-- WHAT IS BEING ASKED --
Give the entries again exactly. Skip the pictures.
Start of DATA EXCERPTS
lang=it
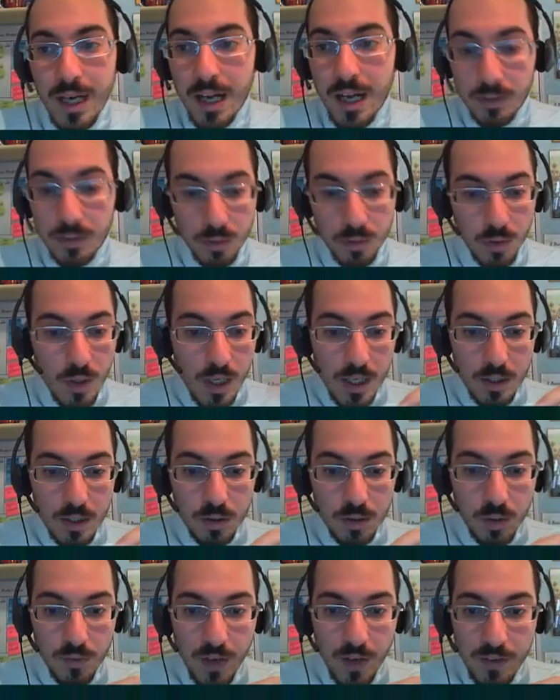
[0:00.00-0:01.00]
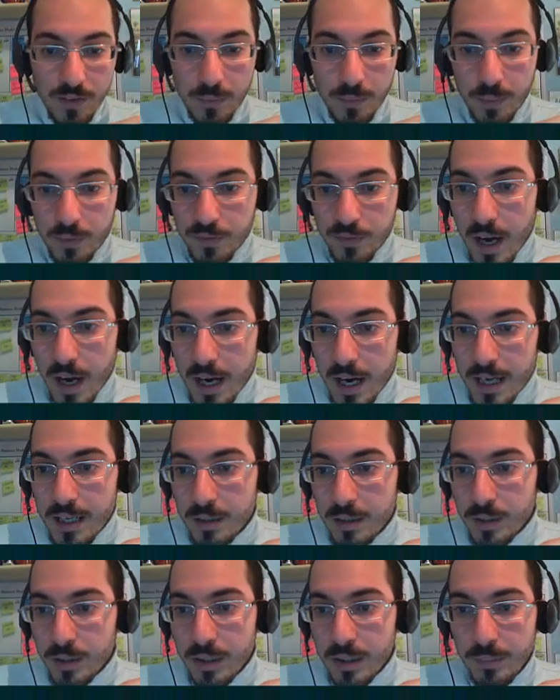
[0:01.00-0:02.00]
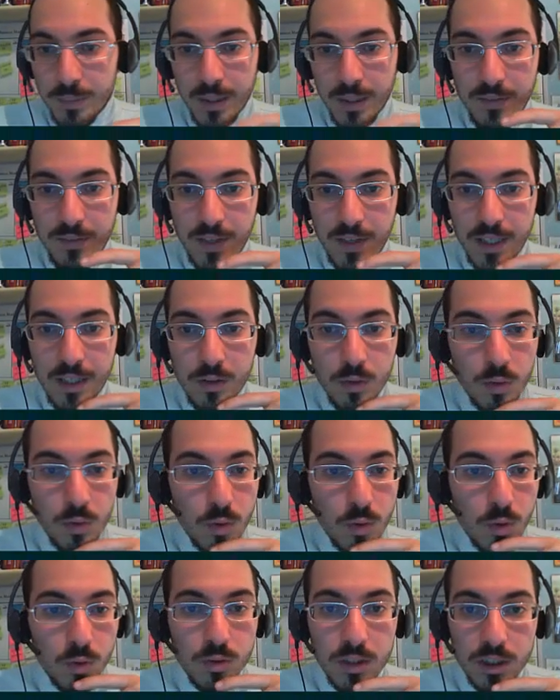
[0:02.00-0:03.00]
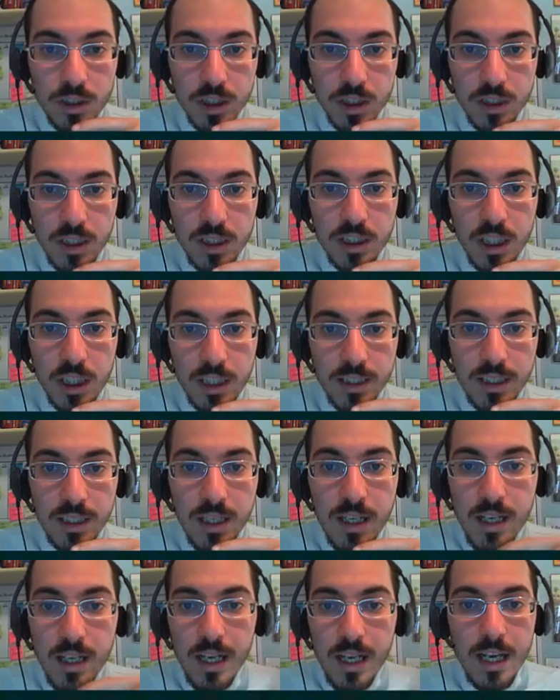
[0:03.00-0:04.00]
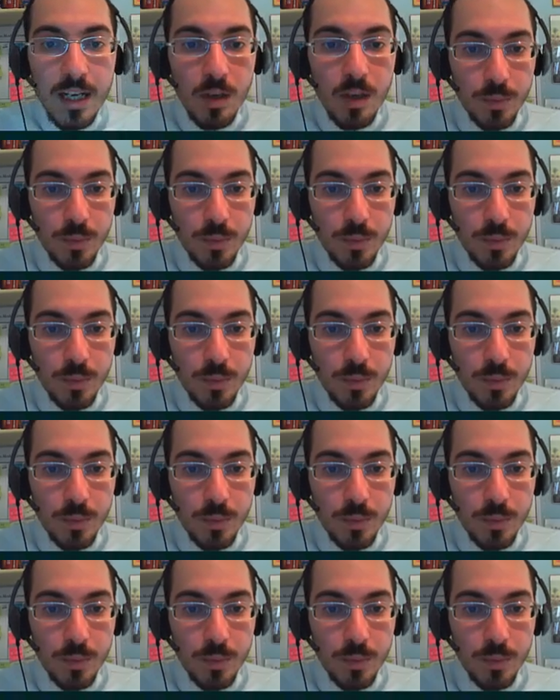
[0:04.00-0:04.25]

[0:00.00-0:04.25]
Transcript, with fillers: in alto il Survival Profile quindi per le varie note eccetera eccetera e le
End of DATA EXCERPTS
-- SOLUTION --
lang=it
[0:00.00-0:01.00]
[0:01.00-0:02.00]
[0:02.00-0:03.00]
[0:03.00-0:04.00]
[0:04.00-0:04.25]

[0:00.00-0:04.25]
Transcript, with fillers: in alto il Survival Profile quindi per le varie note eccetera eccetera e le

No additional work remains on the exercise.